Meir Nachliel, 47, a resident of Ofra, a Jewish town near Ramallah, has no doubt whatsoever.

“I would stay — if faced with the choice of leaving of staying, then yes.”

Mr Nachliel, the CEO of the Hebron Mountain Development Company, said his decision based on one simple concept: “Eretz Israel hashelema” — the greater land of Israel. “This belongs to the Jewish people. We want to remain under Israeli rule, but if that fails and the price we’d pay is to leave this place, then of course we’ll stay.”

Asked whom he meant by “we”, Mr Nachliel, a former mayor of Ofra, replied, “my family and myself”. But he conceded that, “the children don’t agree, and my wife isn’t 100 per cent sure yet.”

But Mr Nachliel is not alone.Los Angeles native, Orit Arfa, a writer in her 30s and a resident for the past year of Ariel, one of the largest West Bank towns, firmly asserted that her home “is a consensus city in Israel that no Israeli government has agreed to cede in any land negotiation”. But, given the hypothetical dilemma, she said, “I would absolutely live in a Palestinian state provided that it grants individual rights to minorities, as does Israel.

“Jews have lived under non-Jewish sovereignty and among non-Jews for centuries,” she points out, “thriving and suffering depending on the quality of governance.

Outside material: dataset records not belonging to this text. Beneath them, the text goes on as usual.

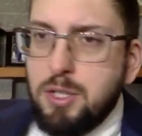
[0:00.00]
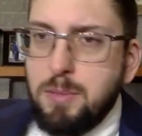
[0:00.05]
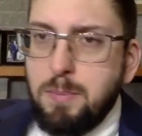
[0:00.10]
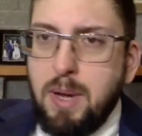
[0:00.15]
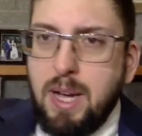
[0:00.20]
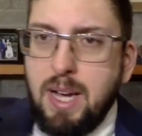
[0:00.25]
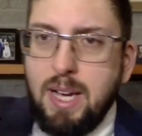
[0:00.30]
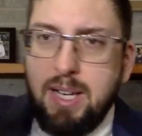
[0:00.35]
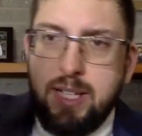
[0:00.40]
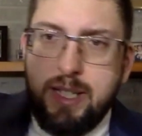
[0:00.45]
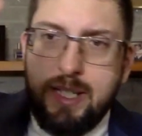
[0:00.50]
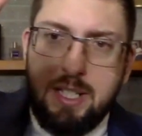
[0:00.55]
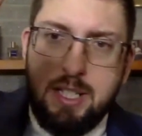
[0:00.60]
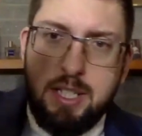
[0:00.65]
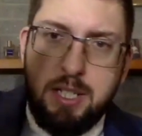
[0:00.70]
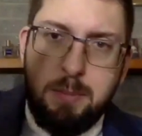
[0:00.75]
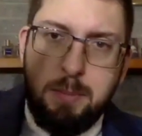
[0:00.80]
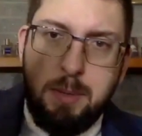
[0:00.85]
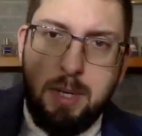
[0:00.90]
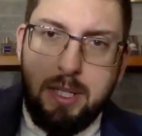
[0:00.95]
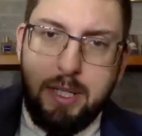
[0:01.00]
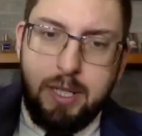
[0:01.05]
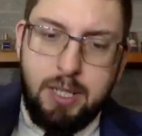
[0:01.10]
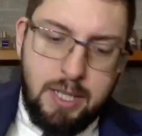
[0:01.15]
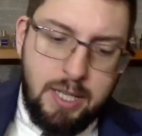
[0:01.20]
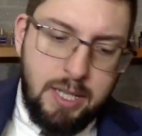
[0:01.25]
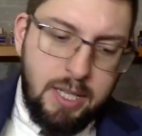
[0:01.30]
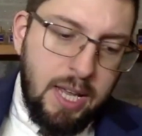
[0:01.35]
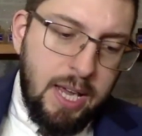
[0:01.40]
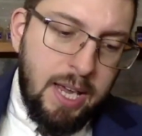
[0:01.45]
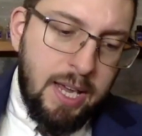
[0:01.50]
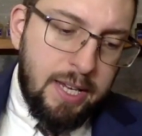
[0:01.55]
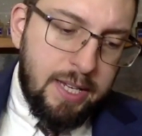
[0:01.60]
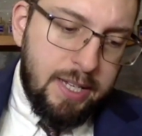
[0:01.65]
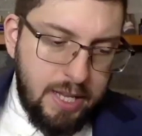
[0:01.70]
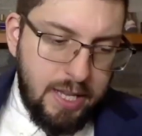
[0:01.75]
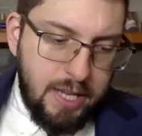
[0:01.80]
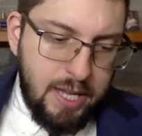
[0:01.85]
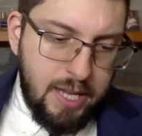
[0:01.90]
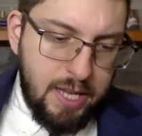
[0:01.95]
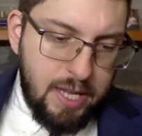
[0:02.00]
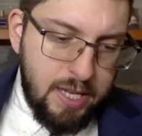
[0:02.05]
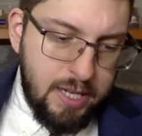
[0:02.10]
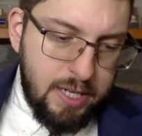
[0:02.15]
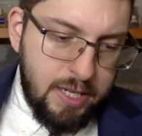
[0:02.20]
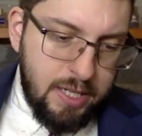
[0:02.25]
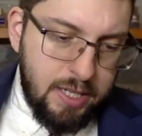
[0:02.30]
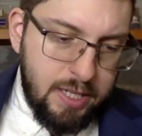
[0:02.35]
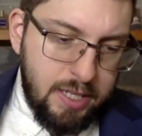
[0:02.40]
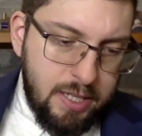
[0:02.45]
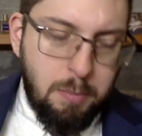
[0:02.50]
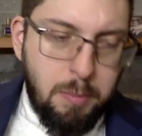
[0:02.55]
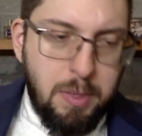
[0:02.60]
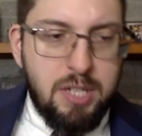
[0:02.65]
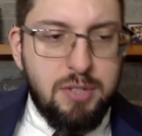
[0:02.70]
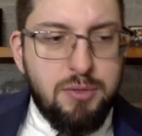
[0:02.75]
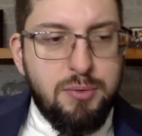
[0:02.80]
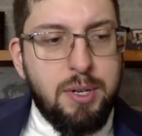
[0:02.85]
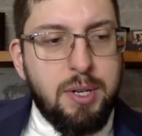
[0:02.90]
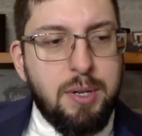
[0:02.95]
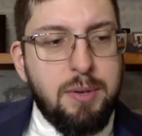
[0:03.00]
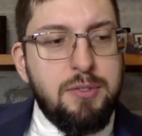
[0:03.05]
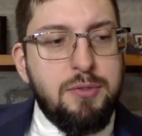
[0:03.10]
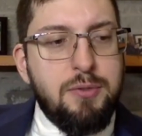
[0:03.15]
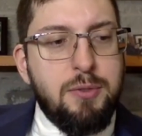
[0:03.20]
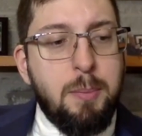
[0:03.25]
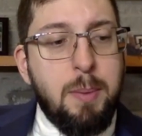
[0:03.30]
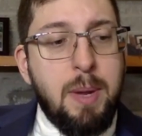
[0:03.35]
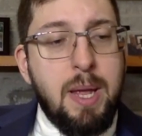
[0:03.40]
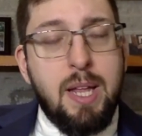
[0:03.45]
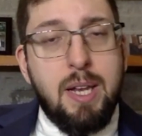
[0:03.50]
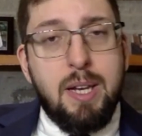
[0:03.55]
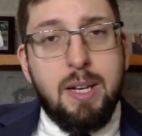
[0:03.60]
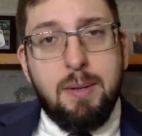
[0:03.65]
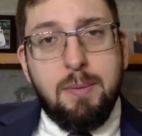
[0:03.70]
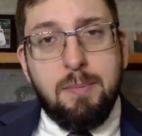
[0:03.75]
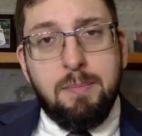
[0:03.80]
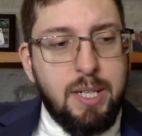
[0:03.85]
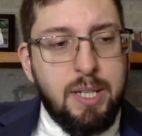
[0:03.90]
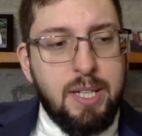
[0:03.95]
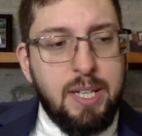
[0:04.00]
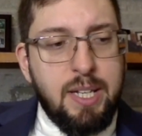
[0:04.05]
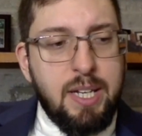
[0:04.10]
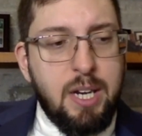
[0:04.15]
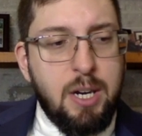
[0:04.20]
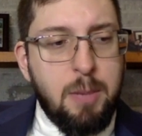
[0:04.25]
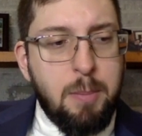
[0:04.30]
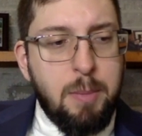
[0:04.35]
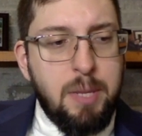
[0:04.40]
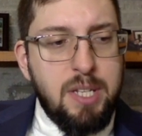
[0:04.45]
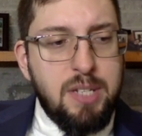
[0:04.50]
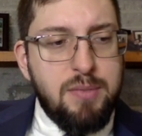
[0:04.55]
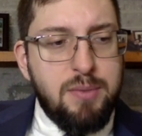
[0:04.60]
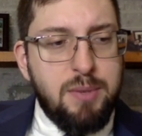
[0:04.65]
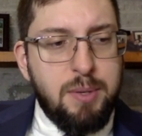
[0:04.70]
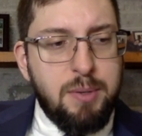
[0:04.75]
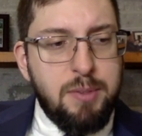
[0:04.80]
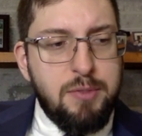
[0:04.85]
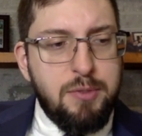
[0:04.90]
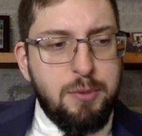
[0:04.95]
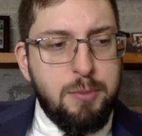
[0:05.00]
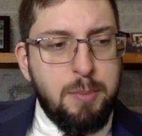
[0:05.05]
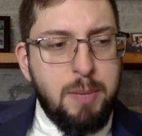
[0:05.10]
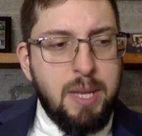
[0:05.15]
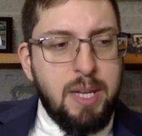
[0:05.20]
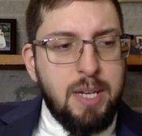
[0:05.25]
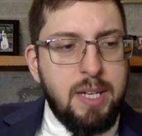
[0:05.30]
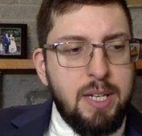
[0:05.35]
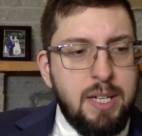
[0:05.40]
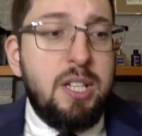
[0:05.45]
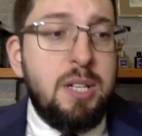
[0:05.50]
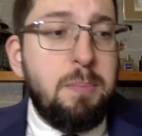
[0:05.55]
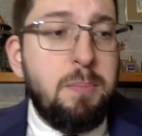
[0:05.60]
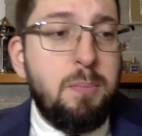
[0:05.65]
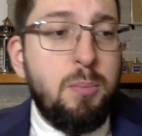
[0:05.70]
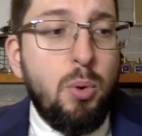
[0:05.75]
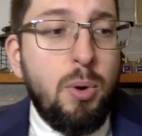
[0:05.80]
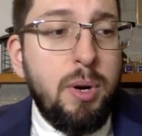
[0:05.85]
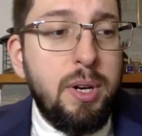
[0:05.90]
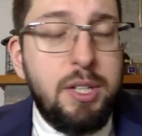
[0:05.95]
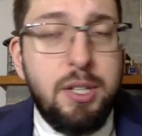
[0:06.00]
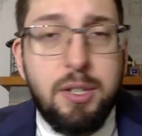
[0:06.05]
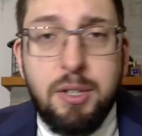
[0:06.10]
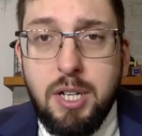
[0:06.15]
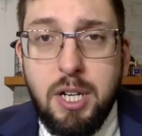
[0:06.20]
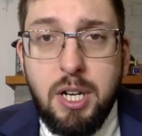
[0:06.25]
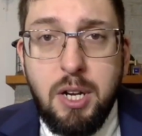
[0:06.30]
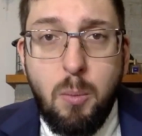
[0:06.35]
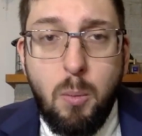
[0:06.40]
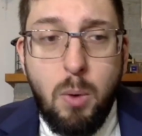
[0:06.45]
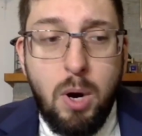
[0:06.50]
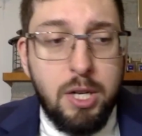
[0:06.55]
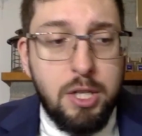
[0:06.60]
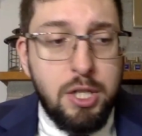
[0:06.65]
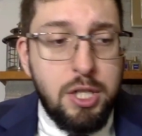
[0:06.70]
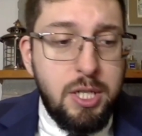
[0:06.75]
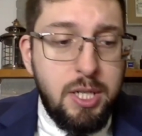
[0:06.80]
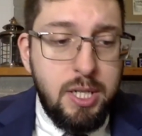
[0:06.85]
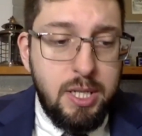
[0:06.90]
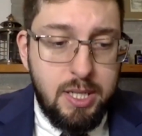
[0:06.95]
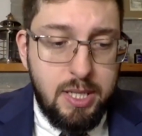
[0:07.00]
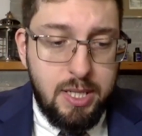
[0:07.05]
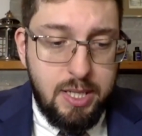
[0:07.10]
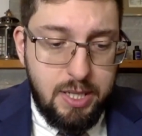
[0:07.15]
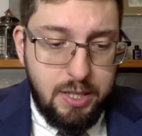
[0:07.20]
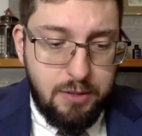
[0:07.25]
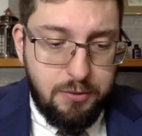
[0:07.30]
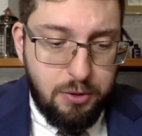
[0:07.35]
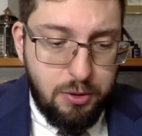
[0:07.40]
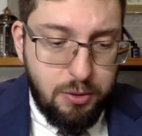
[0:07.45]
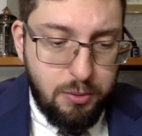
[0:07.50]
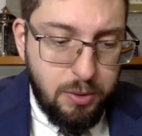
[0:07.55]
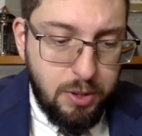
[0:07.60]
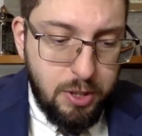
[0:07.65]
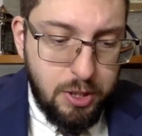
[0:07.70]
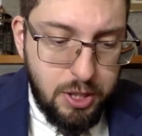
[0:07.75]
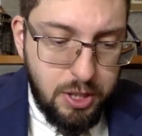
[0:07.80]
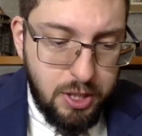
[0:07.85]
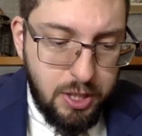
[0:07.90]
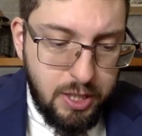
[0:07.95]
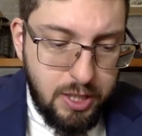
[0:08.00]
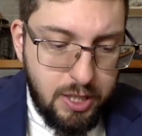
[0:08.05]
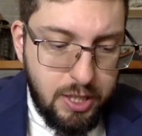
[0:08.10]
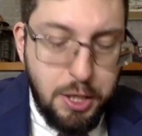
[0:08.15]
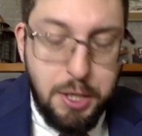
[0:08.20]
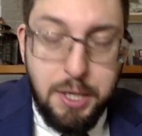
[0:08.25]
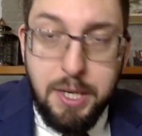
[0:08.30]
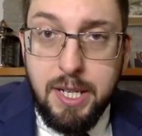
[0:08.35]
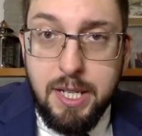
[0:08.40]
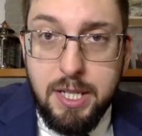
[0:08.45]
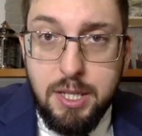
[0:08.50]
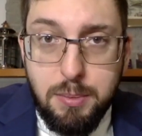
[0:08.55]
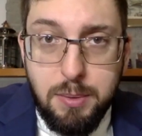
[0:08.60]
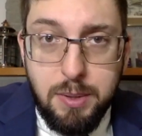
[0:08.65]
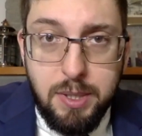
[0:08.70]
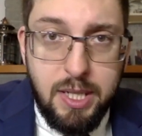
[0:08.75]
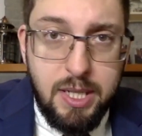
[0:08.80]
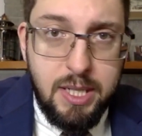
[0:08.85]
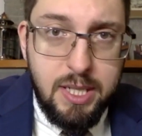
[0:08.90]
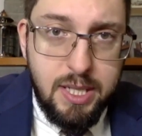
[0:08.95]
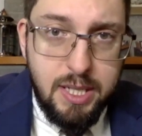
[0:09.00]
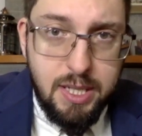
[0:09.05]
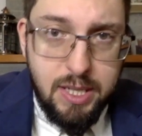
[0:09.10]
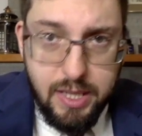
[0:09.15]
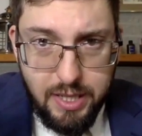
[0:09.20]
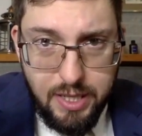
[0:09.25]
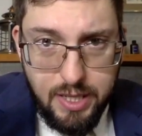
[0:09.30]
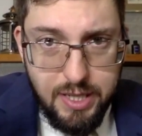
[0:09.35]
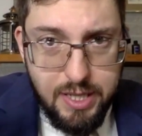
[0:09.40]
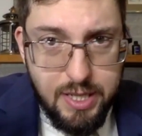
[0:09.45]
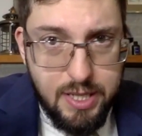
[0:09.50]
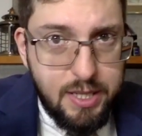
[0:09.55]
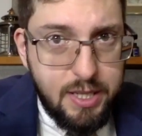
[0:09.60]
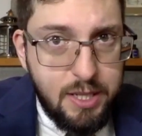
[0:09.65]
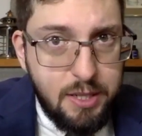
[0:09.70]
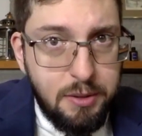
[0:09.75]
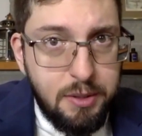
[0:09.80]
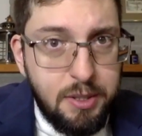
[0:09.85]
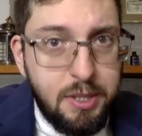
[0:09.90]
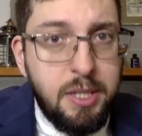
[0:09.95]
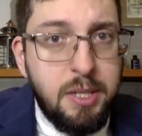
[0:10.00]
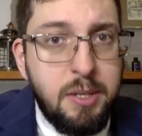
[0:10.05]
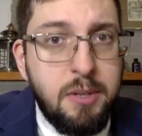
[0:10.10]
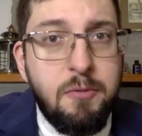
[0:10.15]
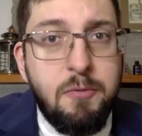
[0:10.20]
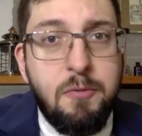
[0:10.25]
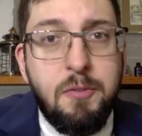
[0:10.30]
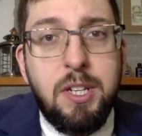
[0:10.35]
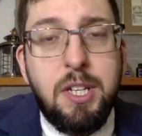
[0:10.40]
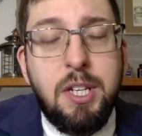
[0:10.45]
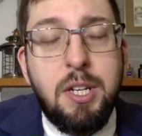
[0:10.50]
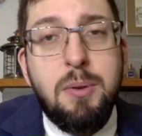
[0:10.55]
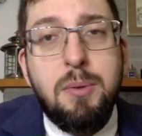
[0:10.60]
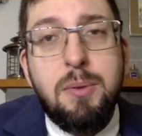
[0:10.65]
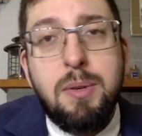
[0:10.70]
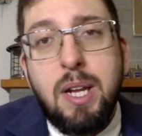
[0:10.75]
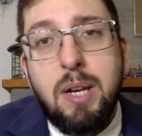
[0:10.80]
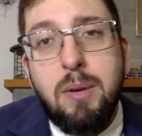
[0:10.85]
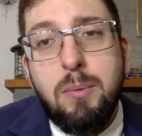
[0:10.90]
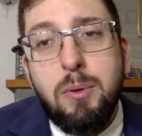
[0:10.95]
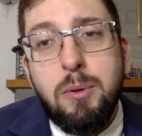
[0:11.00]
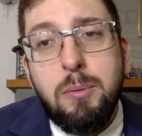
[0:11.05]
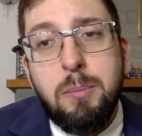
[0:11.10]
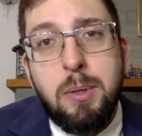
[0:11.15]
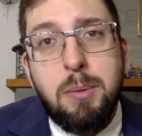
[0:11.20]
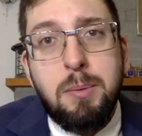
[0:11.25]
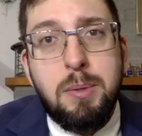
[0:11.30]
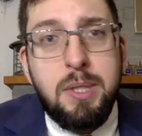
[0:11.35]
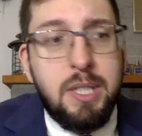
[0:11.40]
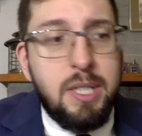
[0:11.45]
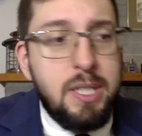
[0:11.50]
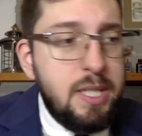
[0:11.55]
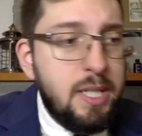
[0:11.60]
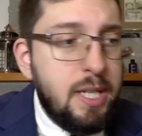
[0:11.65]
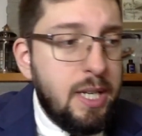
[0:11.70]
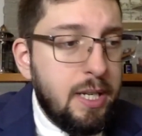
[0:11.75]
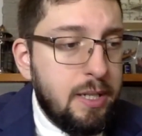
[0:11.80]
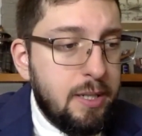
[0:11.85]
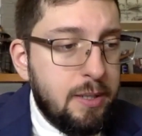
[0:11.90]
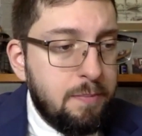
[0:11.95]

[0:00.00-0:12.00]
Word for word: Spice, the smell that I like, and best fragrance for men. I think our best fragrance for men. The point you're gonna watch this, if you're watching it the day it's released, this is the only video that won't be released yet.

I would accept starting the trend of Jews living freely under benign Arab rule, which would surely signal real peace.”

Ms Arfa would hope to “contribute to Palestinian society and to ensure minority rights are protected”.

Of course, not everyone concurs. Aliza Herbst, 61, a native of San Antonio, Texas, and a neighbour of Mr Nachliel in Ofra, said that she “made aliyah to Israel. I want to live in the sovereign state of Israel, not in a state of Palestine.”

Mrs Herbst did not dwell on the possibility of a peace plan. “It doesn’t seem like the other side is interested in making any kind of agreement,” she said.